Google Home gets phone calling
Amazon Echo was one of the surprise success stories of last year, with Google Home lagging behind. As part of a revamp, you can now make phone calls using the Home, and its voice recognition capabilities make it possible for different family members to call from their own separate numbers through the same Home device.

The device will also now offer proactive information, rather than just answers to questions you have asked. The example given on stage was a warning about heavy traffic – by referencing Google Calendar the assistant was able to know that the user needed to be somewhere at a certain time, and that traffic on the way was heavy.
Google is also releasing an SDK – software development kit – to allow third-party developers to integrate Google’s assistant into their own products. This comes in response to Amazon doing the same with Alexa.
Hello Google, Goodbye Siri? Google Assistant comes to iPhone
Google has also made the decision to bring its Assistant app to the iPhone, rather than just Android users. The company will roll out Assistant as a separate iOS app from Google search to specifically target tasks tied to your personal preferences. However, Assistant won’t be able to operate exactly like it does on Android devices. Google says because there are API restrictions, Google Assistant on iOS will only be able to do general stuff like send iMessages and play a song on your Spotify app, but not set alarms.

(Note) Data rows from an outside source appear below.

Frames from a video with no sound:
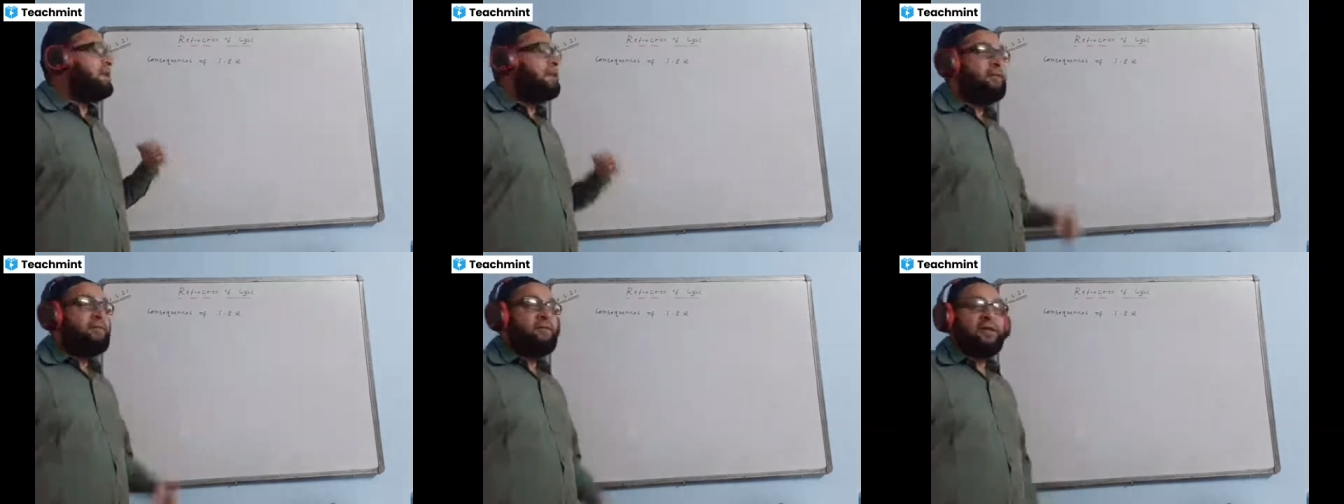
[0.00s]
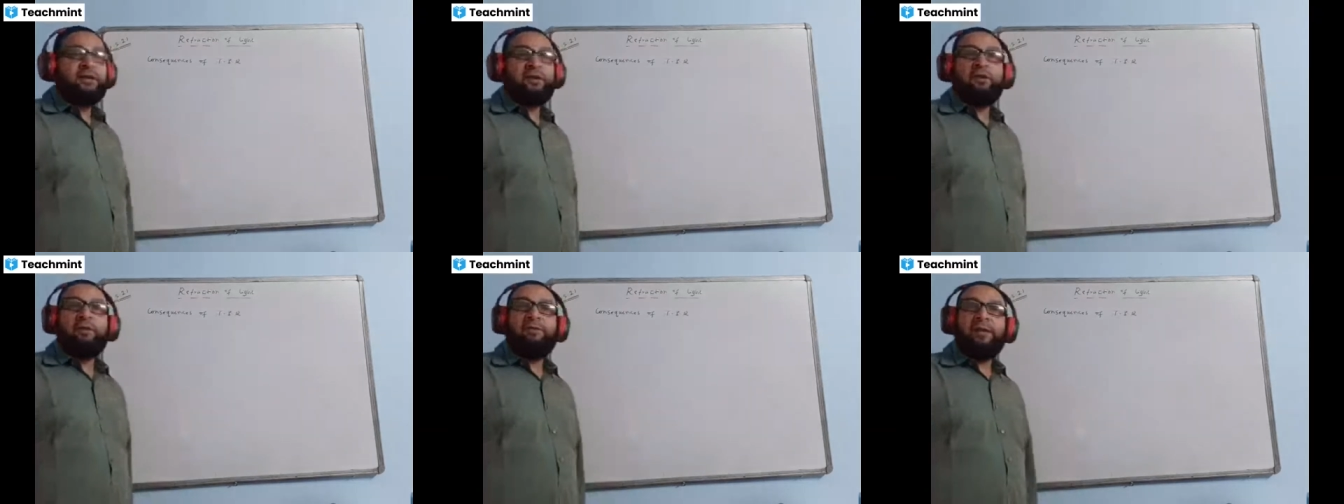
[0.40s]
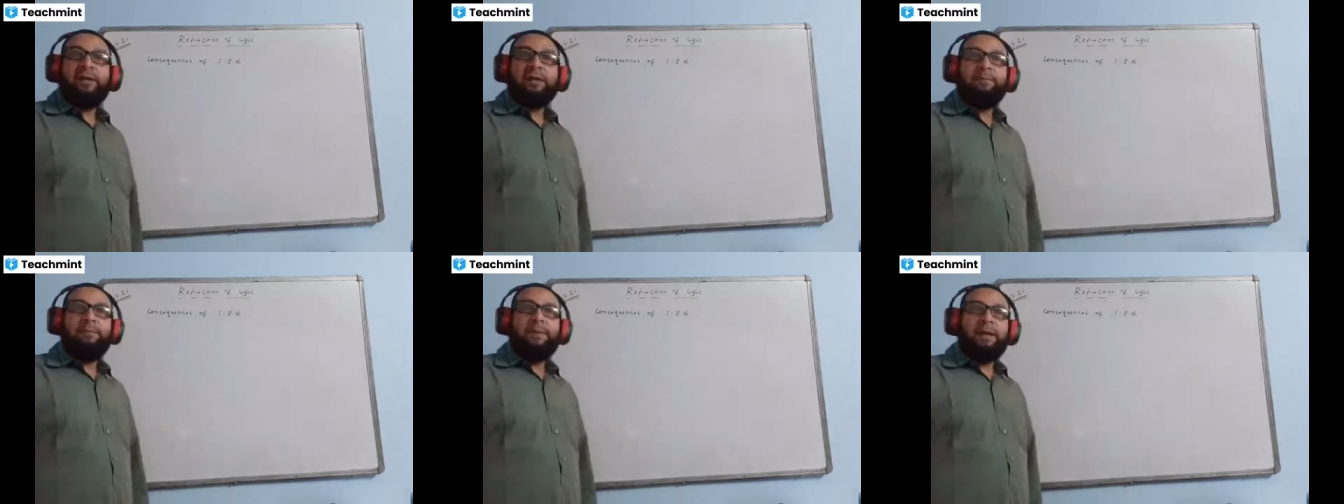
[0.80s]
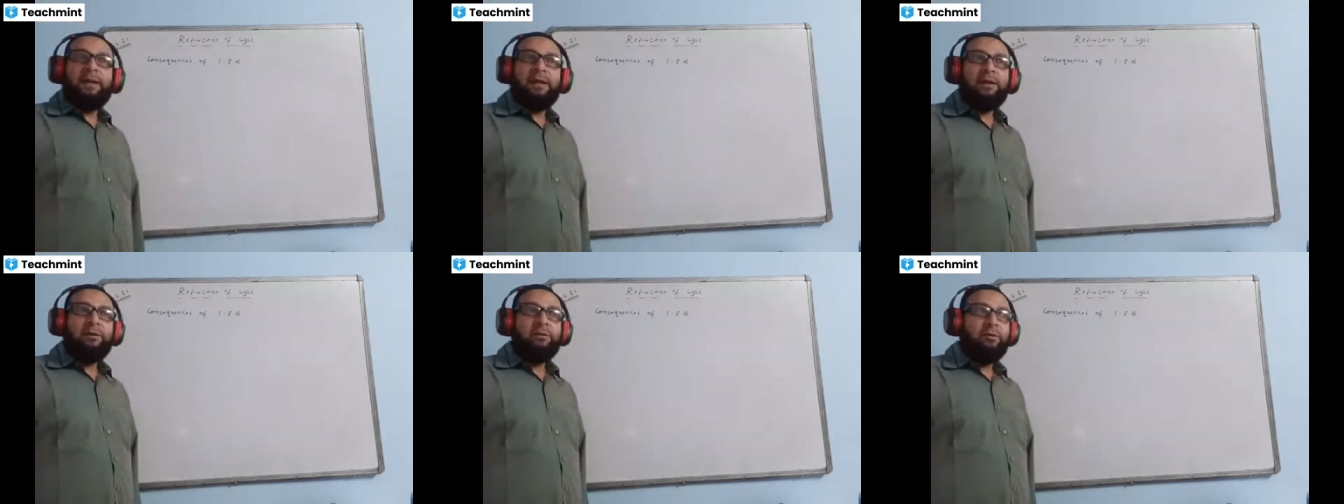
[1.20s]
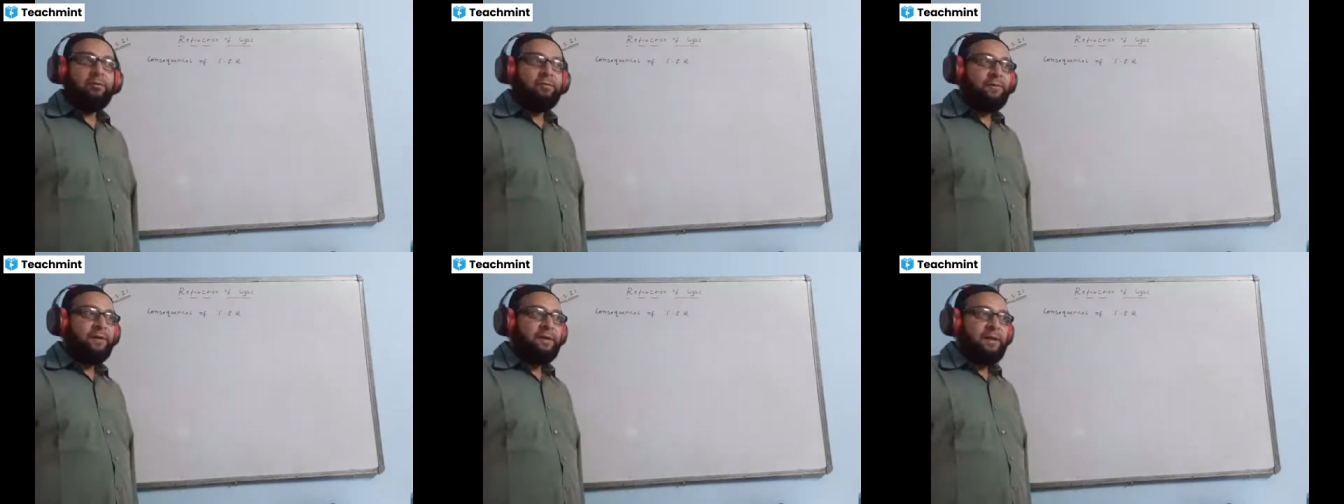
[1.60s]
Mainly, you know, when anything
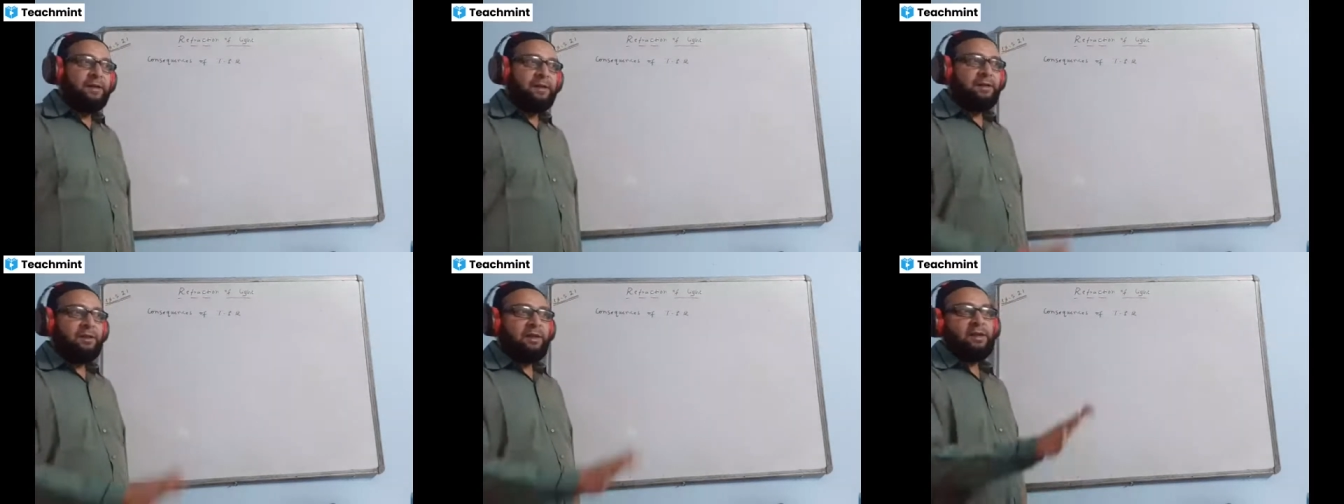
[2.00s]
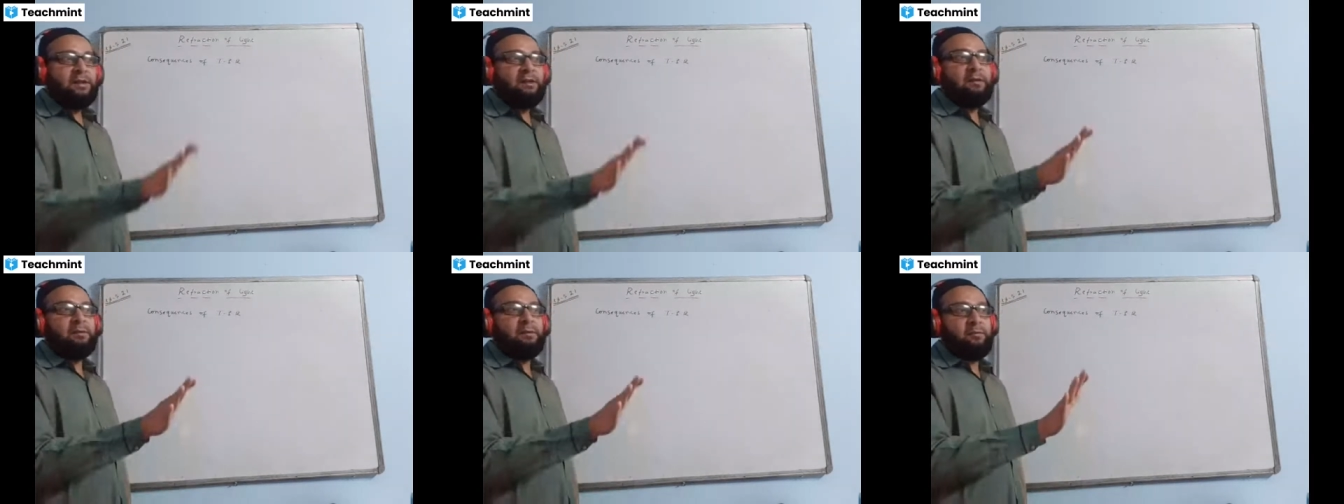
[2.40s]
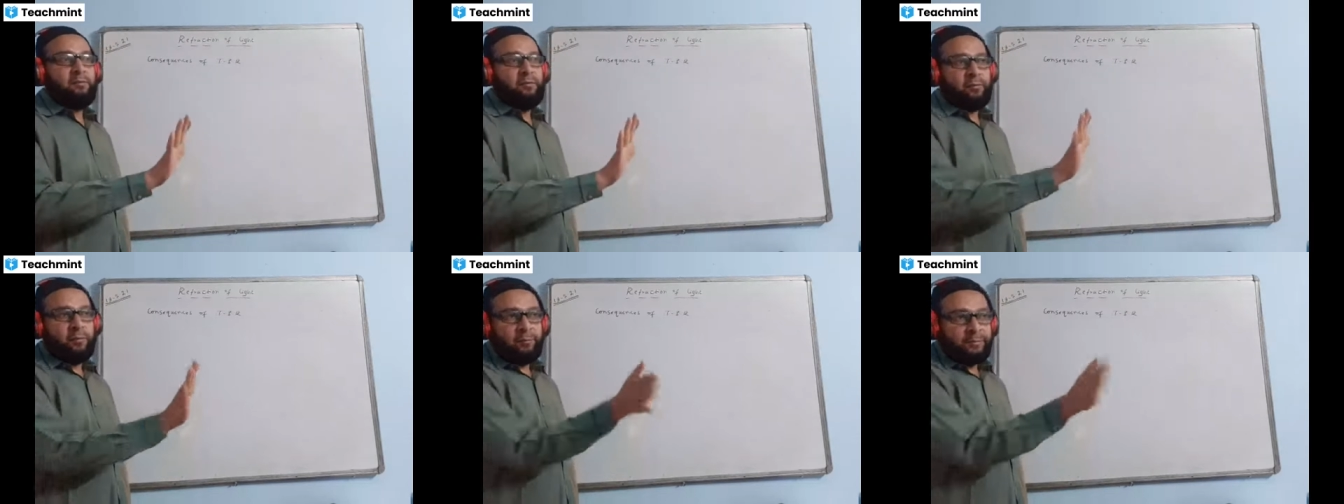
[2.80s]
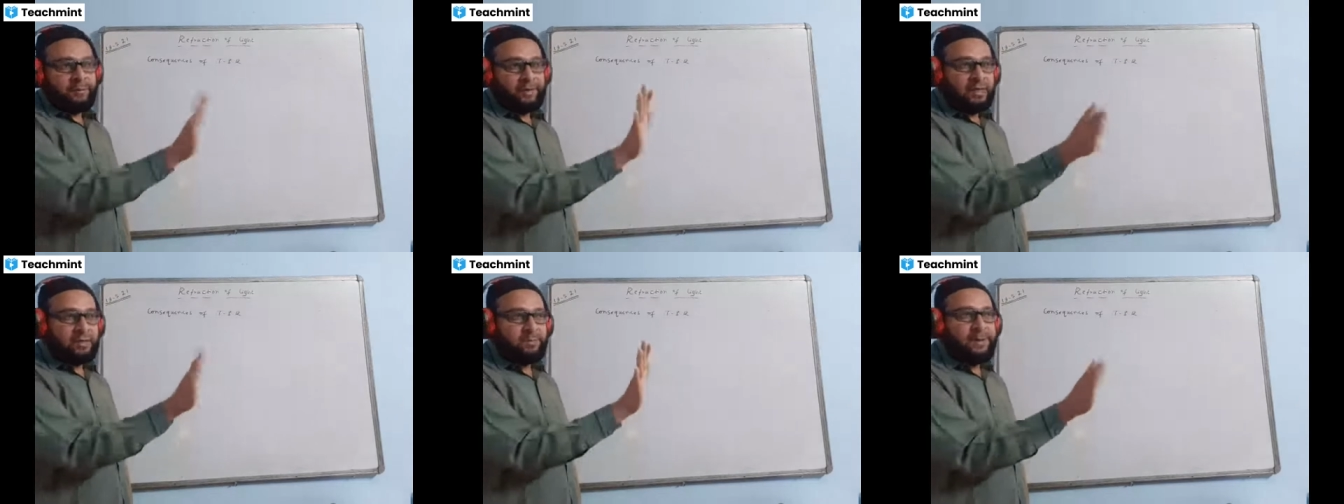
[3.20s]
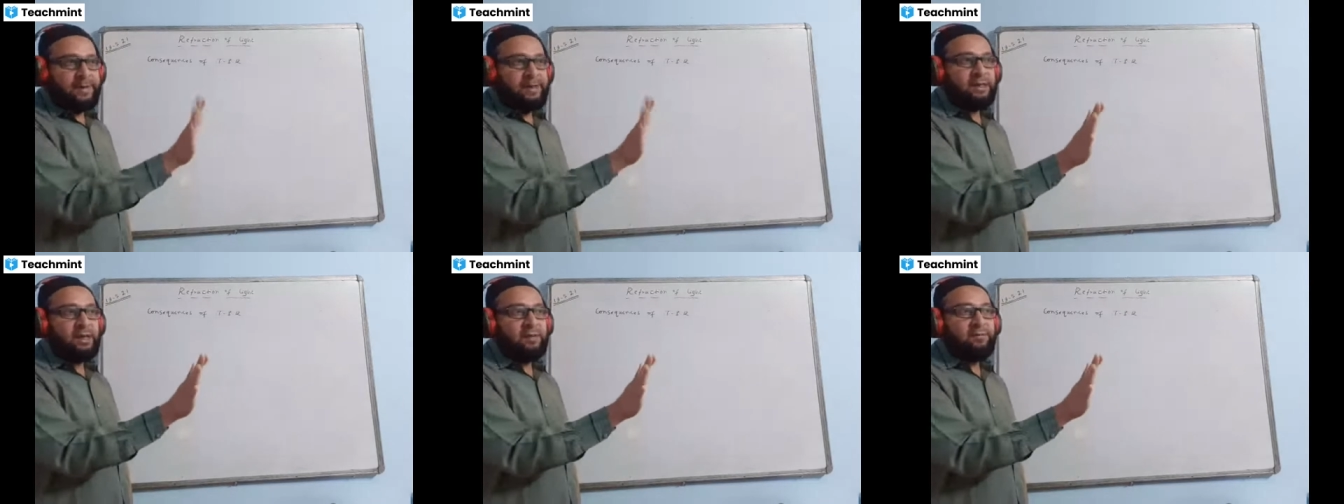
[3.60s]
from transparent surface, which is not
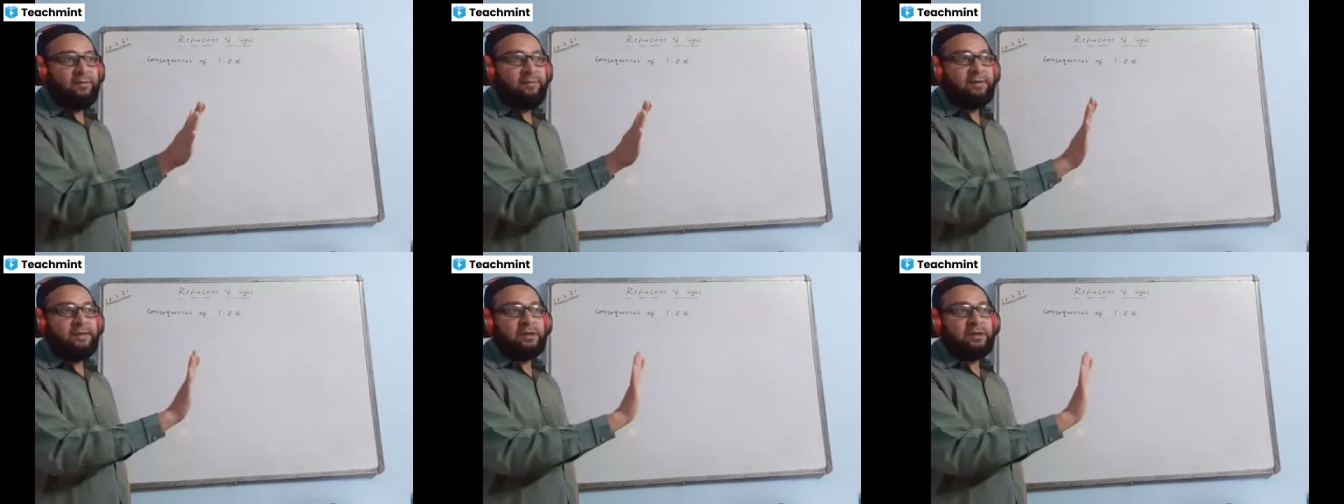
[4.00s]
a mirror,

Daydream: VR headset with no smartphone needed
Google announced an updated version of its Daydream virtual reality (VR) platform. The company announced that upcoming headsets from partners including HTC and Lenovo won’t require a smartphone or PC to power the user’s VR experience.

The headsets track virtual space with something Google calls “WorldSense,” powered by technology from its Tango augmented reality system. Unfortunately, we didn’t hear exactly when this standalone vision will become reality. Google just offers a vague “coming soon.”